• **Exercise details**
What is needed is an exact repeat of the entries, with no pictures in it.
##### Source data #####
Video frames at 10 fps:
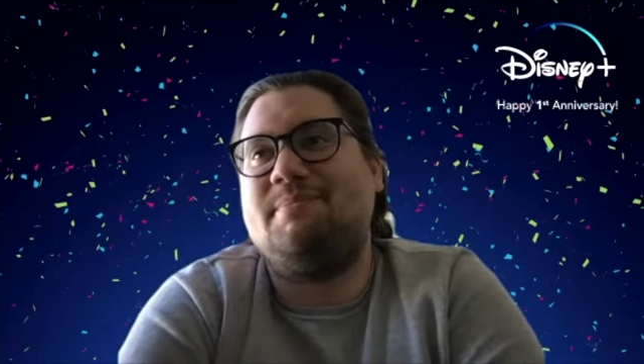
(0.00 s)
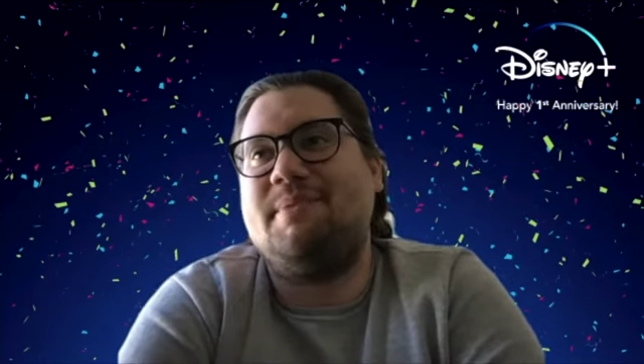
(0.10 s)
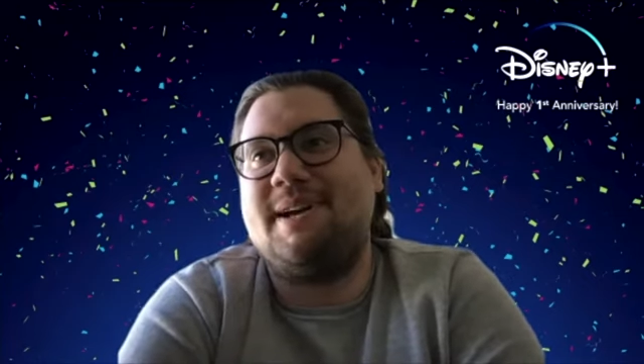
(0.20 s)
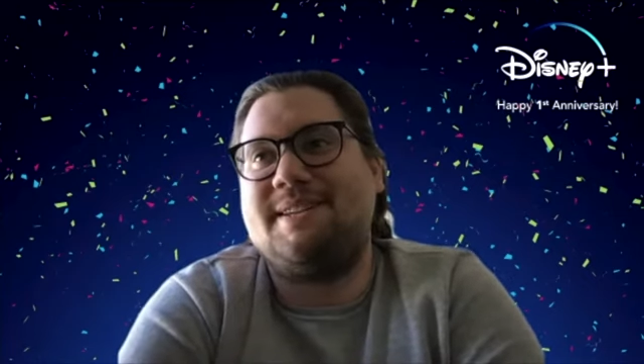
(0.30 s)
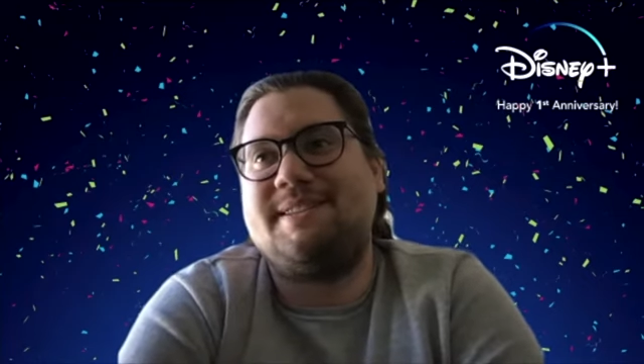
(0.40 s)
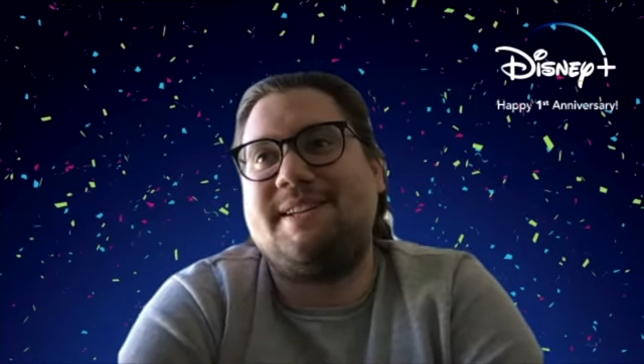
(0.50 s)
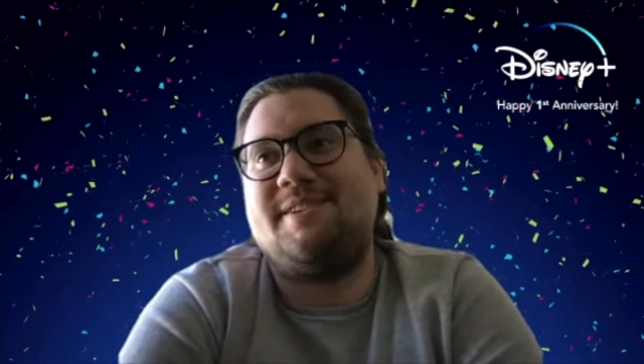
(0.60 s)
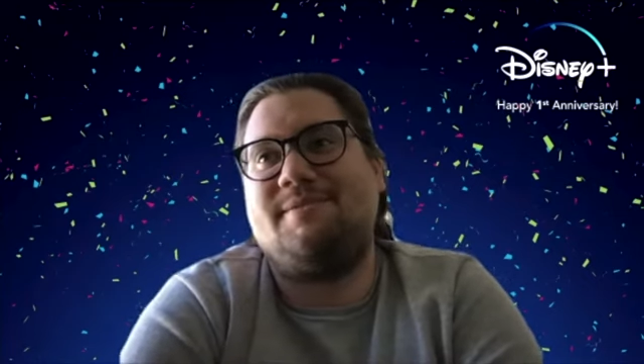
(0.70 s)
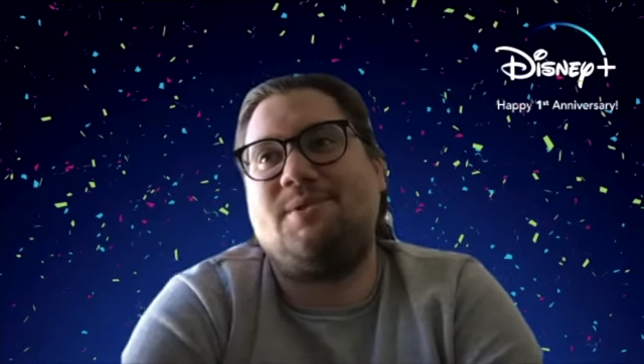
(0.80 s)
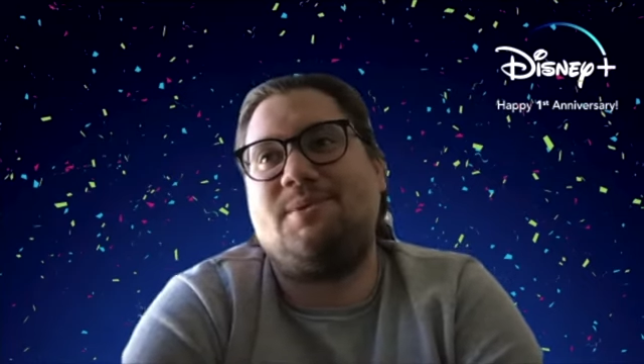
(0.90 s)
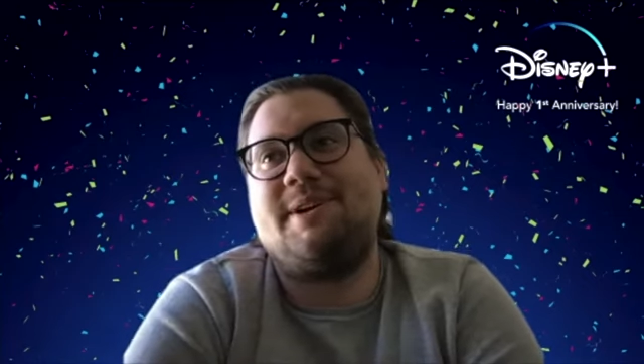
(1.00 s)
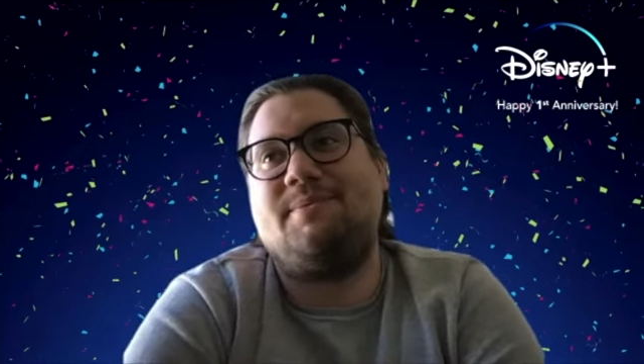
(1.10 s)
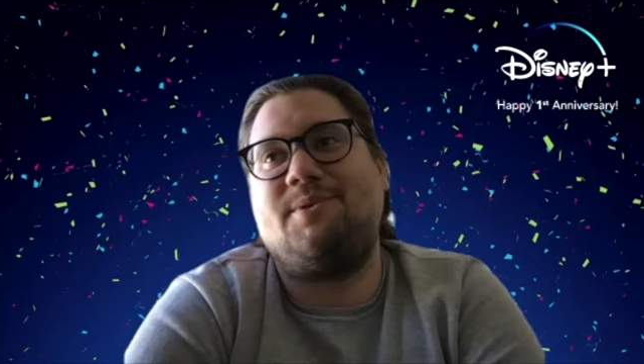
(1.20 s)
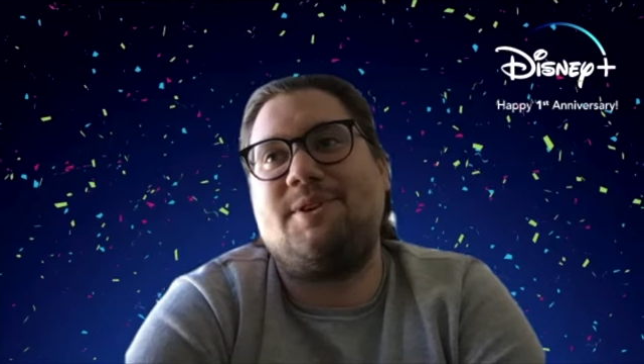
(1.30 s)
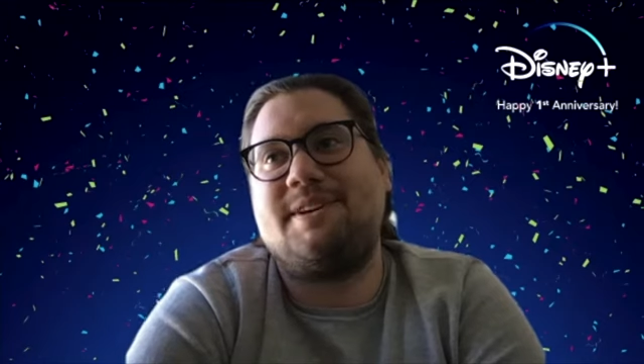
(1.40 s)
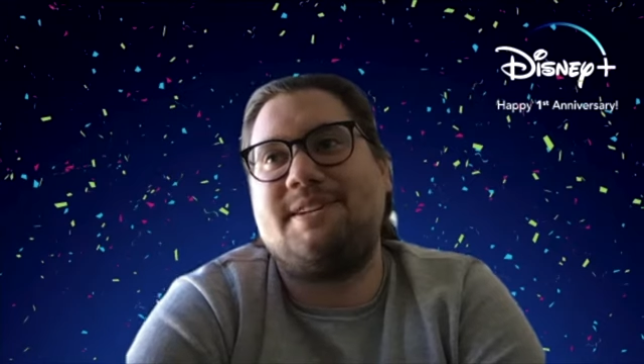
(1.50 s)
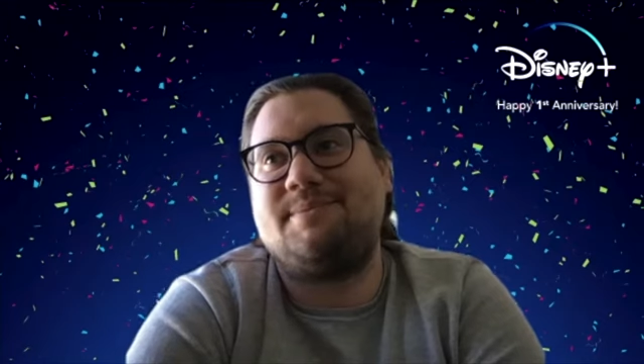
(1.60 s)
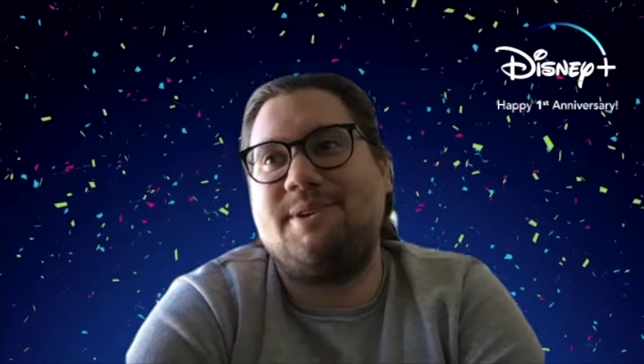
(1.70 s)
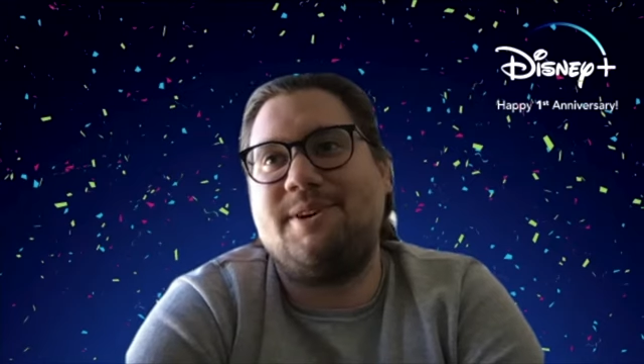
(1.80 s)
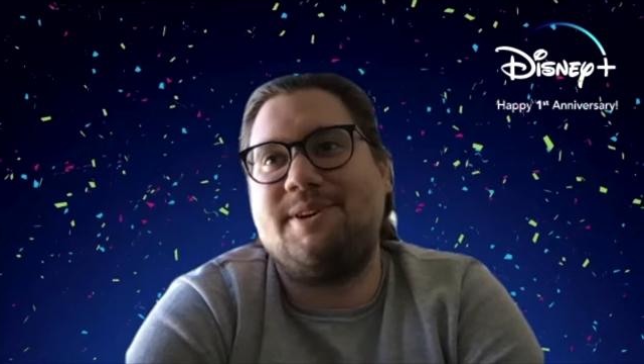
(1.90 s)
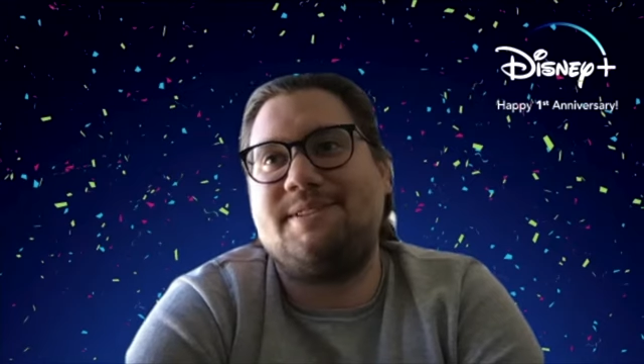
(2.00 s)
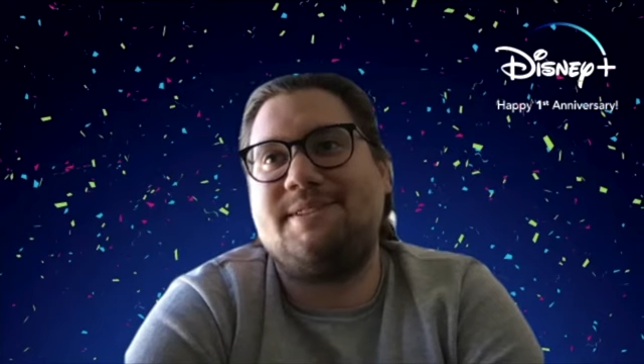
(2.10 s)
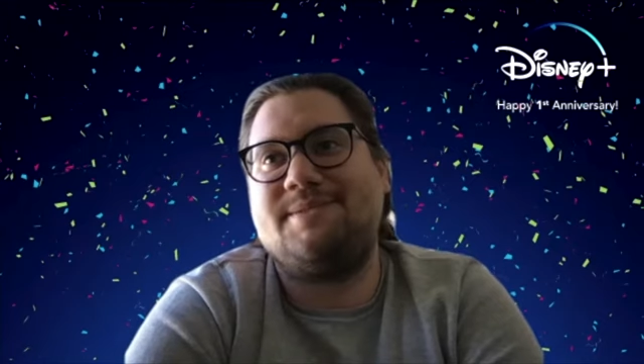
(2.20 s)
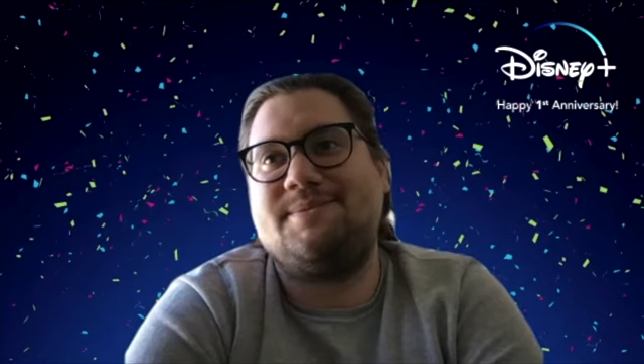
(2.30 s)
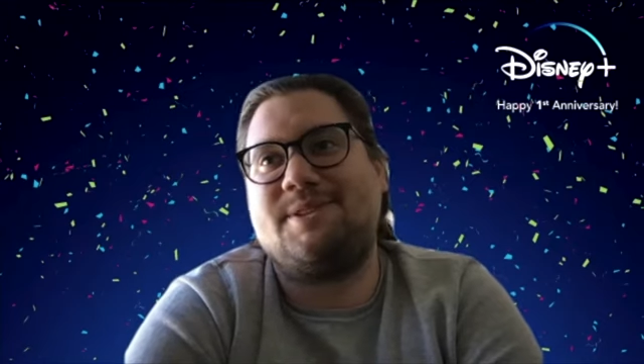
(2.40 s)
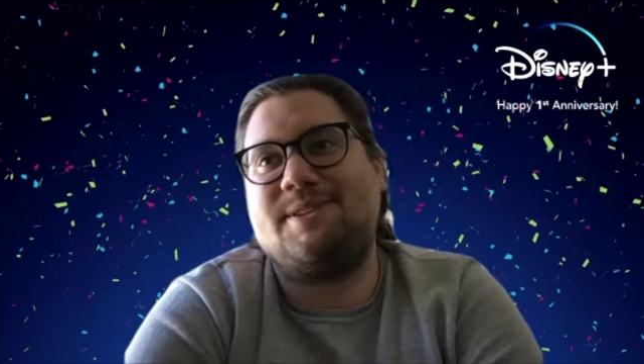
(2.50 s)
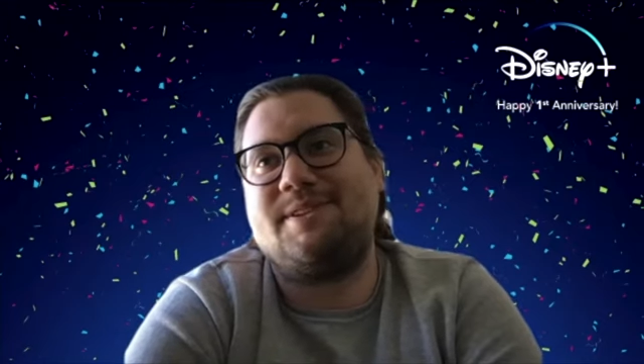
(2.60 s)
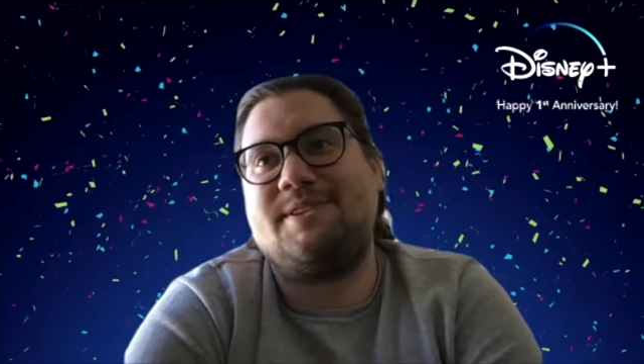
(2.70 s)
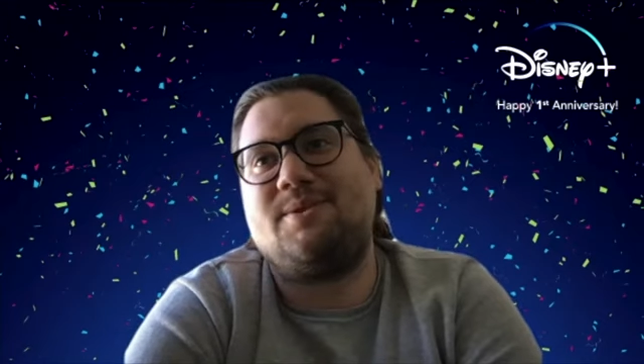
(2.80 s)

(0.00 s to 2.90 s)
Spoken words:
best out of all my work experiences with the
#####
• **The completed task**
Video frames at 10 fps:
(0.00 s)
(0.10 s)
(0.20 s)
(0.30 s)
(0.40 s)
(0.50 s)
(0.60 s)
(0.70 s)
(0.80 s)
(0.90 s)
(1.00 s)
(1.10 s)
(1.20 s)
(1.30 s)
(1.40 s)
(1.50 s)
(1.60 s)
(1.70 s)
(1.80 s)
(1.90 s)
(2.00 s)
(2.10 s)
(2.20 s)
(2.30 s)
(2.40 s)
(2.50 s)
(2.60 s)
(2.70 s)
(2.80 s)

(0.00 s to 2.90 s)
Spoken words:
best out of all my work experiences with the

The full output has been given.